(The records)

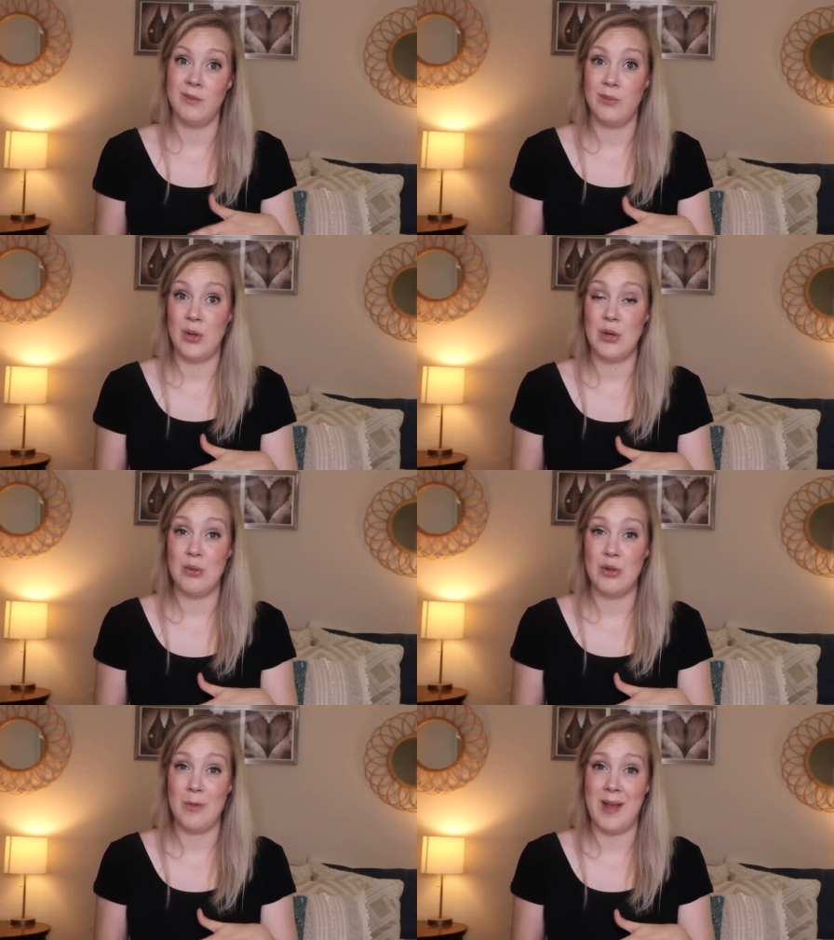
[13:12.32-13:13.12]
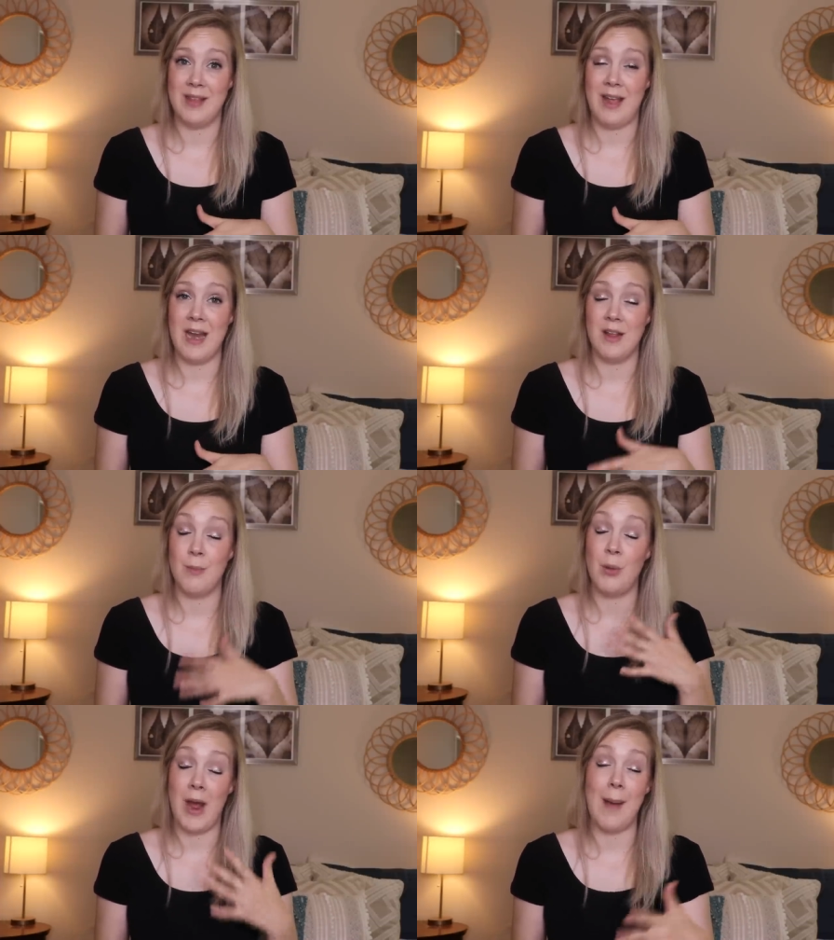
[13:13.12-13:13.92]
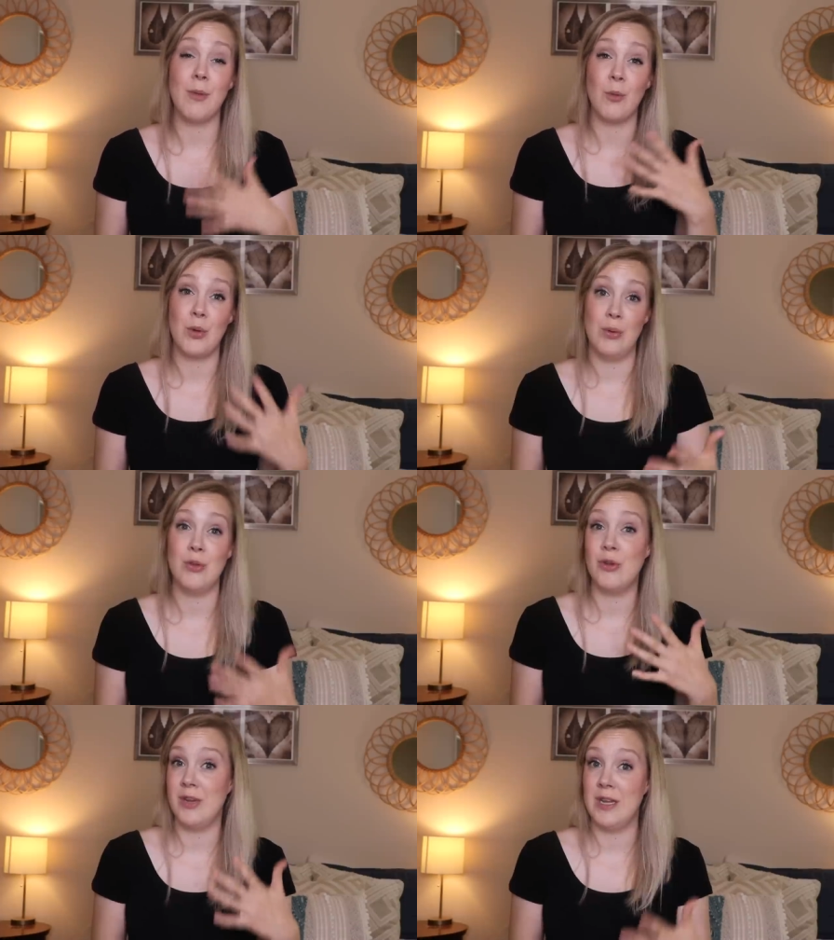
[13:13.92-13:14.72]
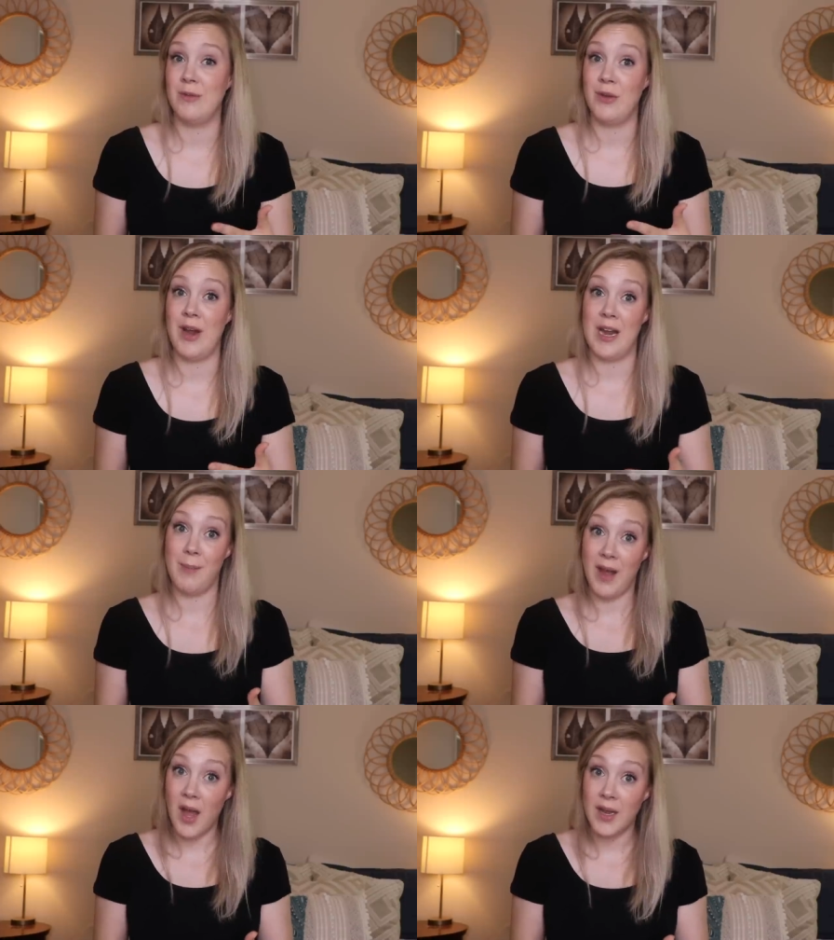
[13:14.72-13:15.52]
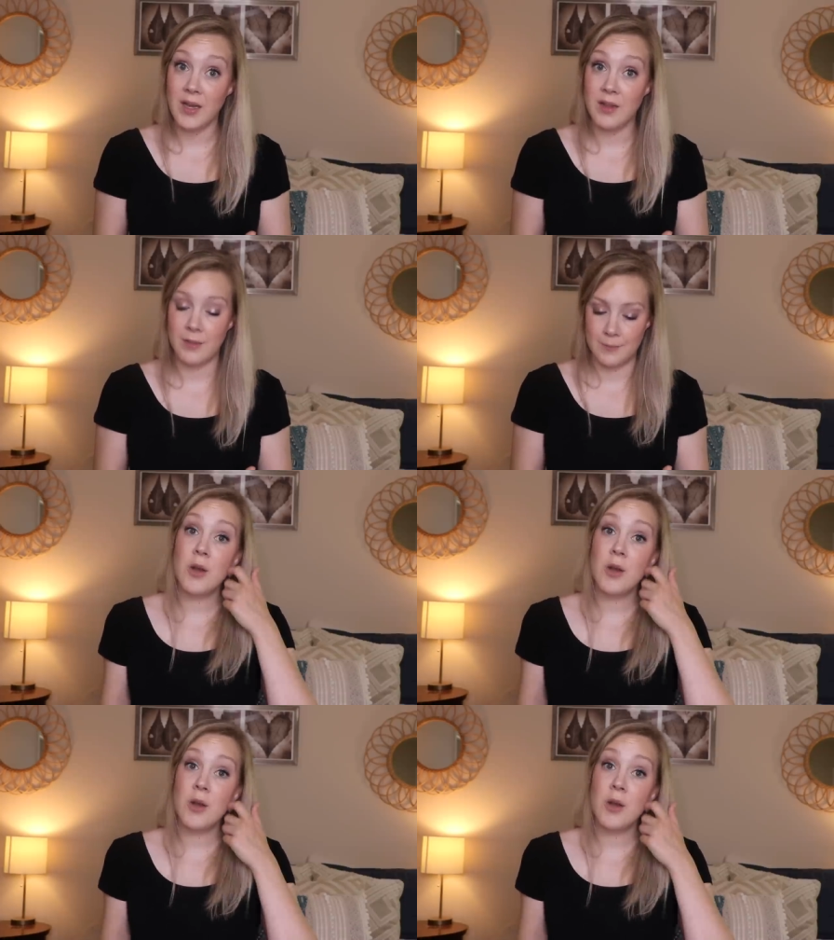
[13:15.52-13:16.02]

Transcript: reduce your mastitis, perhaps reduce your need for antibiotics.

(End The records)

**Your goal**
Repeat the lines of the records verbatim, starting at the line containing "[13:13.12-13:13.92]" and stopping after the final line. Images stay out.

**Written solution**
[13:13.12-13:13.92]
[13:13.92-13:14.72]
[13:14.72-13:15.52]
[13:15.52-13:16.02]

Transcript: reduce your mastitis, perhaps reduce your need for antibiotics.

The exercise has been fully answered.